━━━ EXCERPTED DATA ━━━
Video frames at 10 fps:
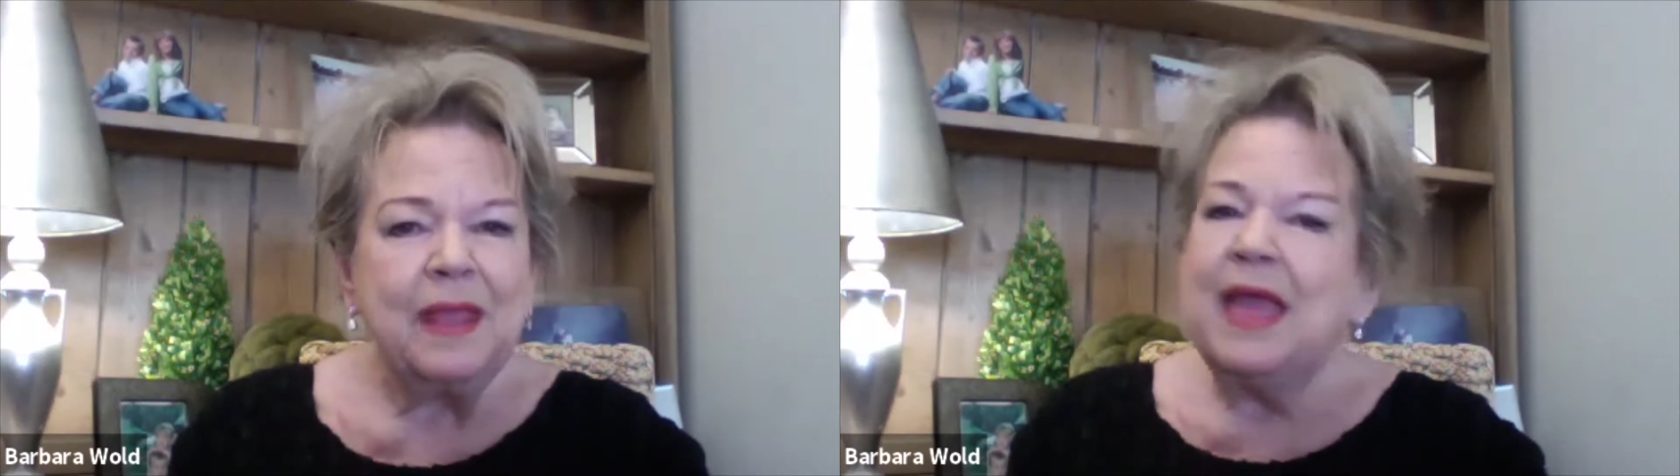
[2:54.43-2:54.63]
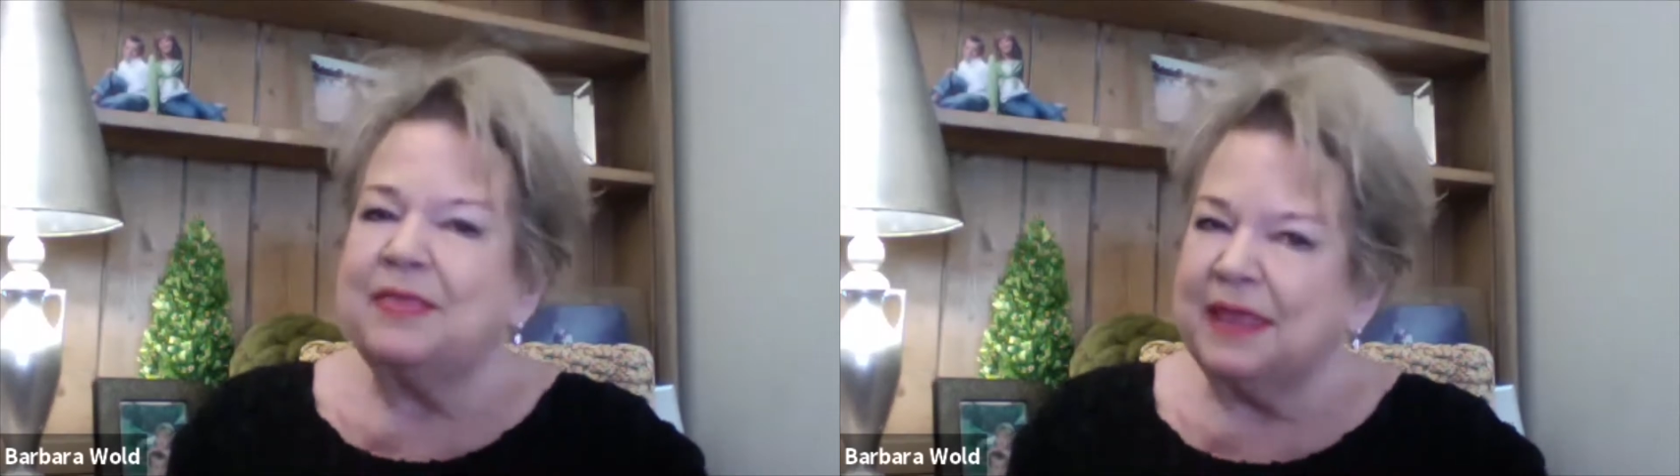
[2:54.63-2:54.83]

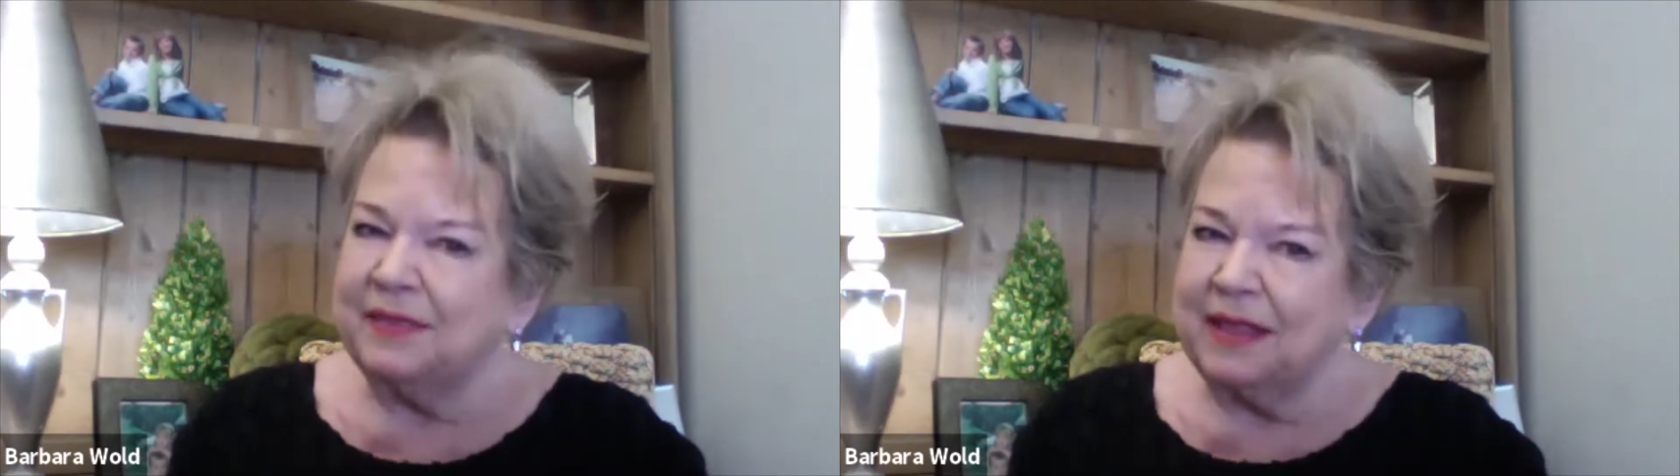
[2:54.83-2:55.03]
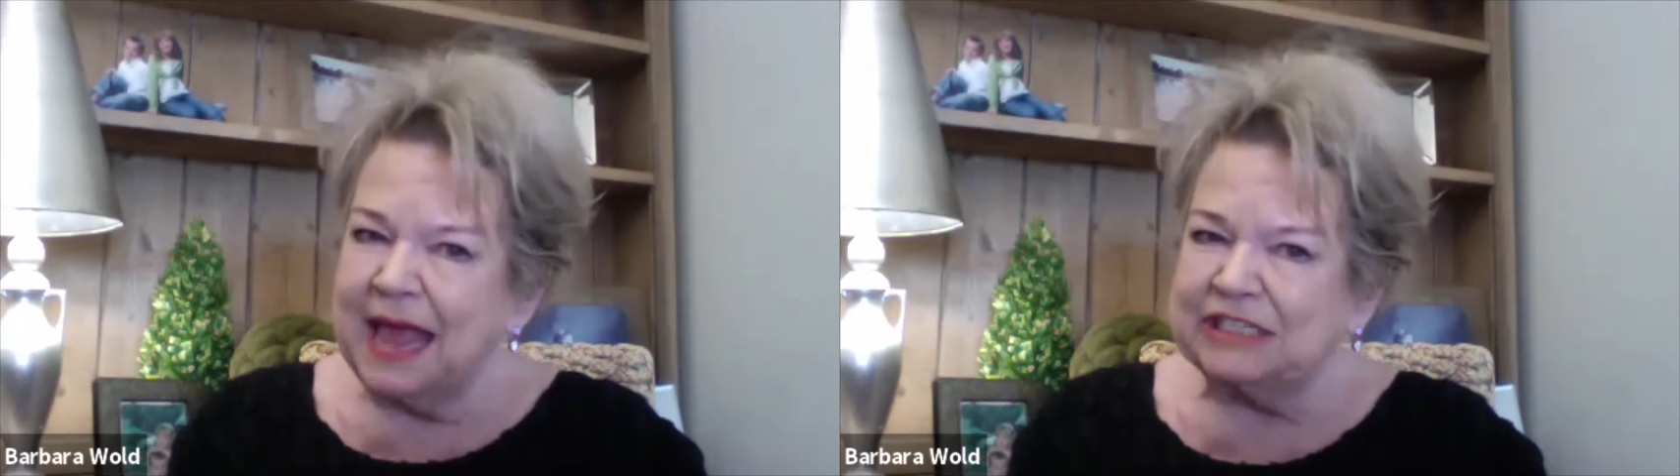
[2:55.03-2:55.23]
in the
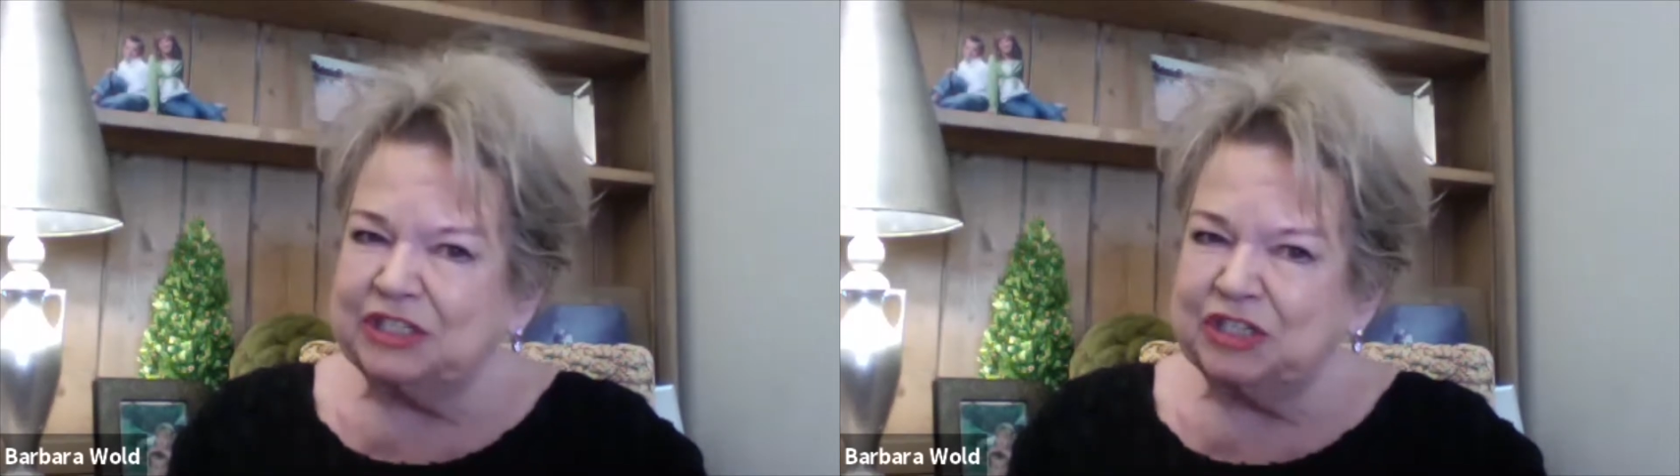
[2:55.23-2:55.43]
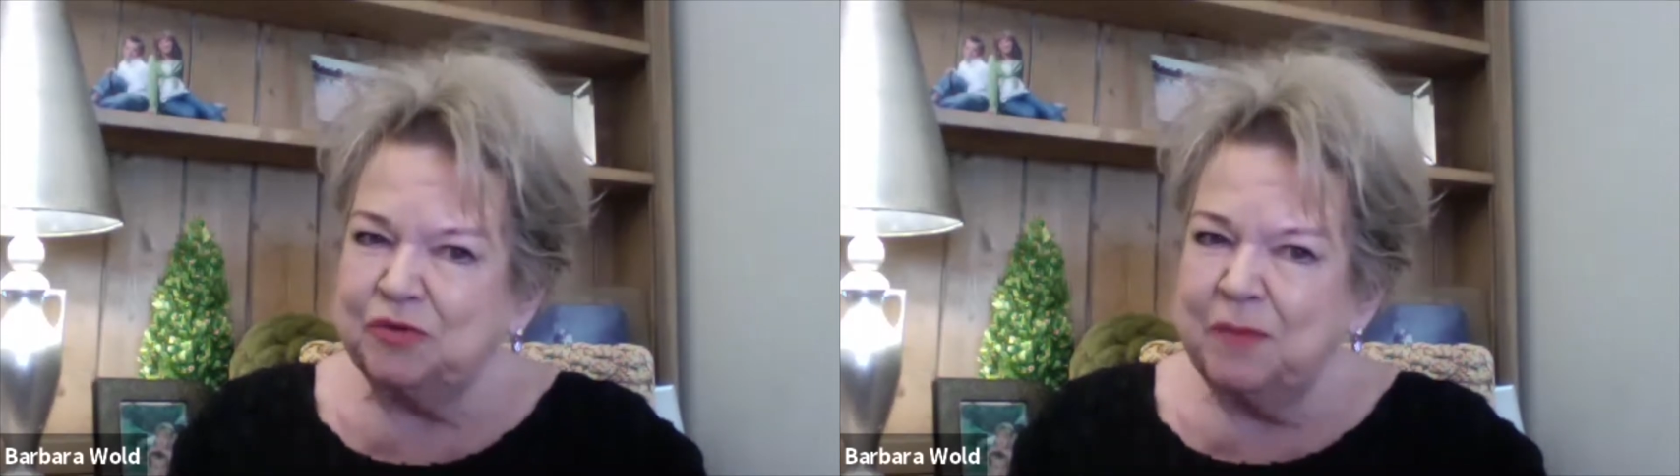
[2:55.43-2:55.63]
last 2
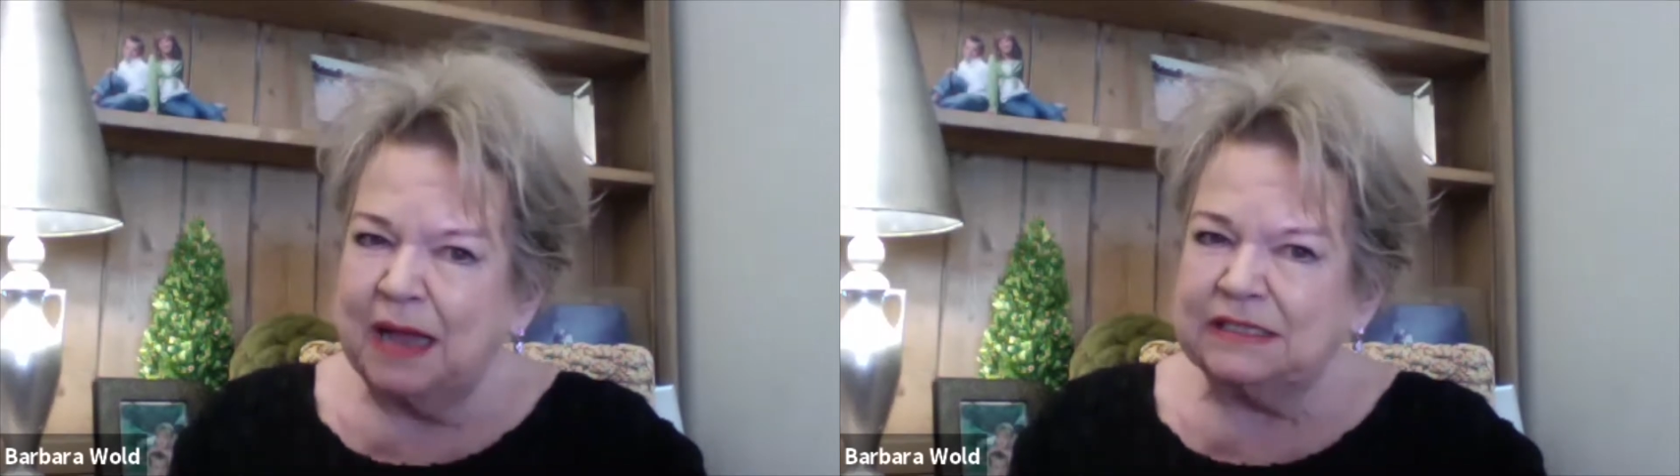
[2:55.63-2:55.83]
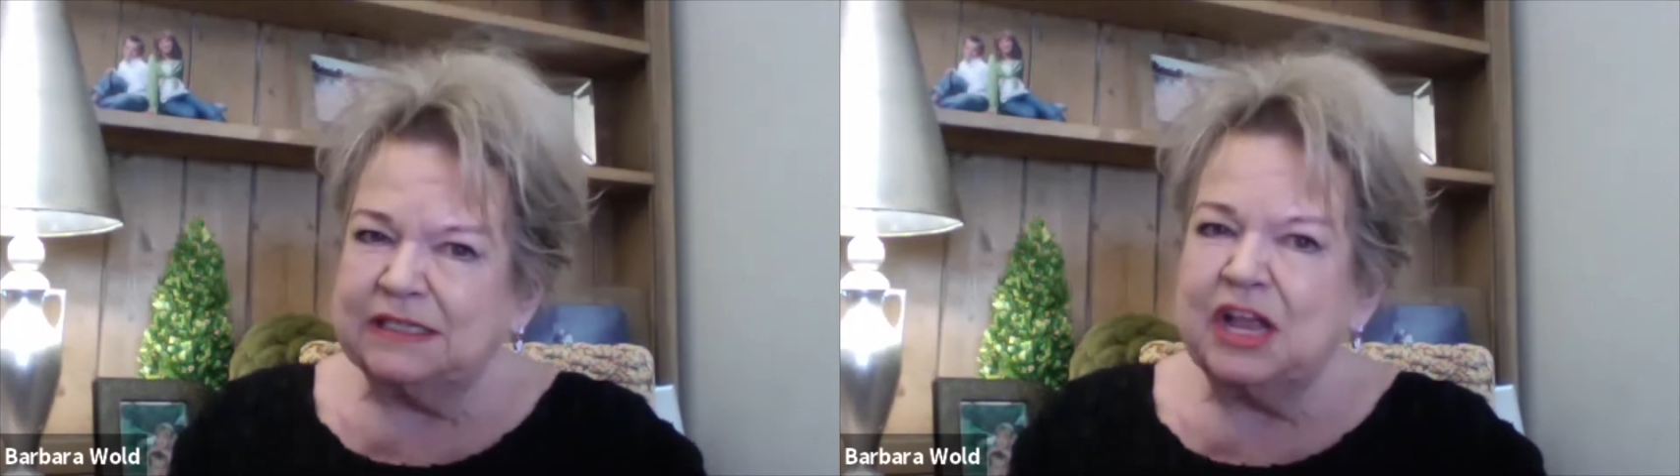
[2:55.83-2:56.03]
months,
━━━
Leave out the pictures and output the rest of the records exactly.

TASK OUTPUT
Video frames at 10 fps:
[2:54.43-2:54.63]
[2:54.63-2:54.83]

[2:54.83-2:55.03]
[2:55.03-2:55.23]
in the
[2:55.23-2:55.43]
[2:55.43-2:55.63]
last 2
[2:55.63-2:55.83]
[2:55.83-2:56.03]
months,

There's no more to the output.